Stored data
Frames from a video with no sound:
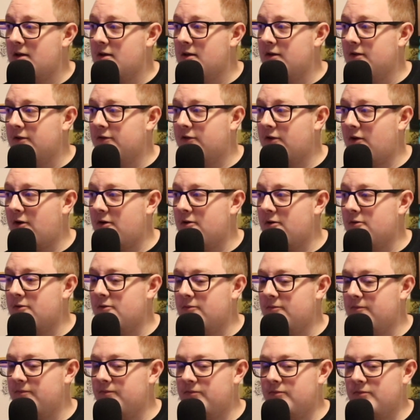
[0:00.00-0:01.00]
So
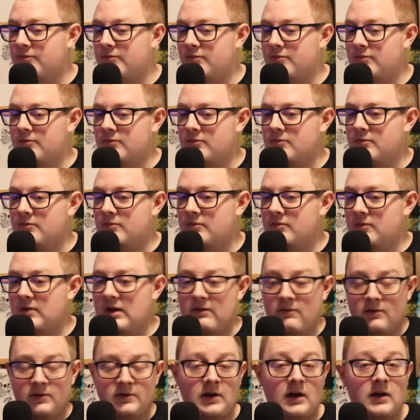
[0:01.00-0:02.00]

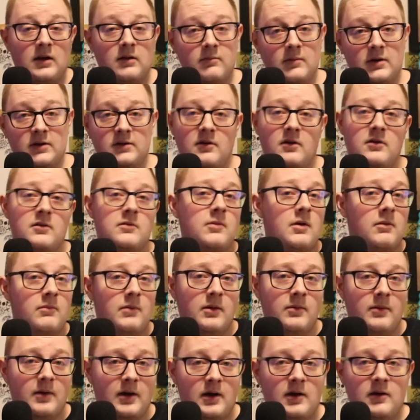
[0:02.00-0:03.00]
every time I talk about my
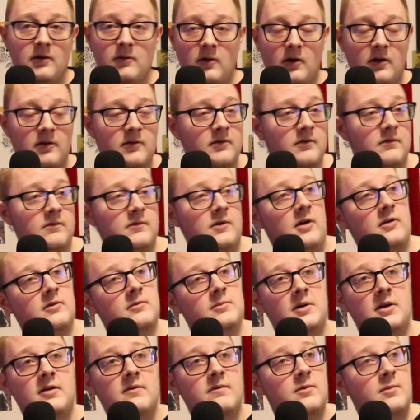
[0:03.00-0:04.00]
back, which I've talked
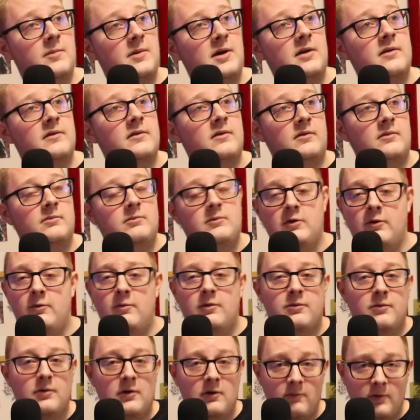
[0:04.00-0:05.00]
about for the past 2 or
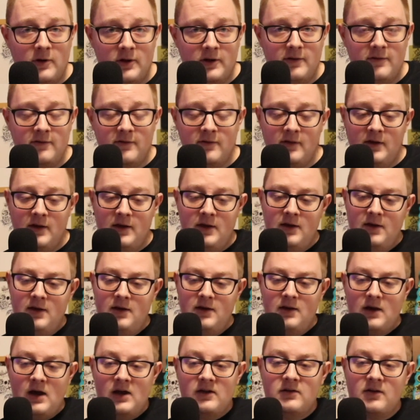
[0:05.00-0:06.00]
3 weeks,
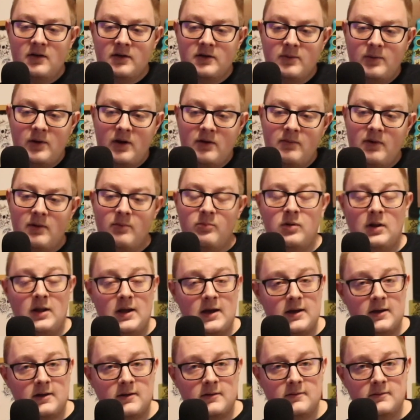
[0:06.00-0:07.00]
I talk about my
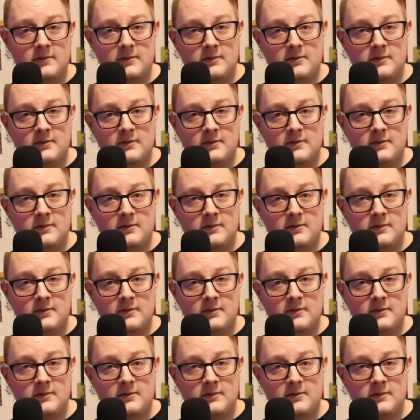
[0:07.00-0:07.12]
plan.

## WORK INSTRUCTION:
Reproduce each entry verbatim, excluding any embedded images.

## OUTPUT FOR THIS TASK:
Frames from a video with no sound:
[0:00.00-0:01.00]
So
[0:01.00-0:02.00]

[0:02.00-0:03.00]
every time I talk about my
[0:03.00-0:04.00]
back, which I've talked
[0:04.00-0:05.00]
about for the past 2 or
[0:05.00-0:06.00]
3 weeks,
[0:06.00-0:07.00]
I talk about my
[0:07.00-0:07.12]
plan.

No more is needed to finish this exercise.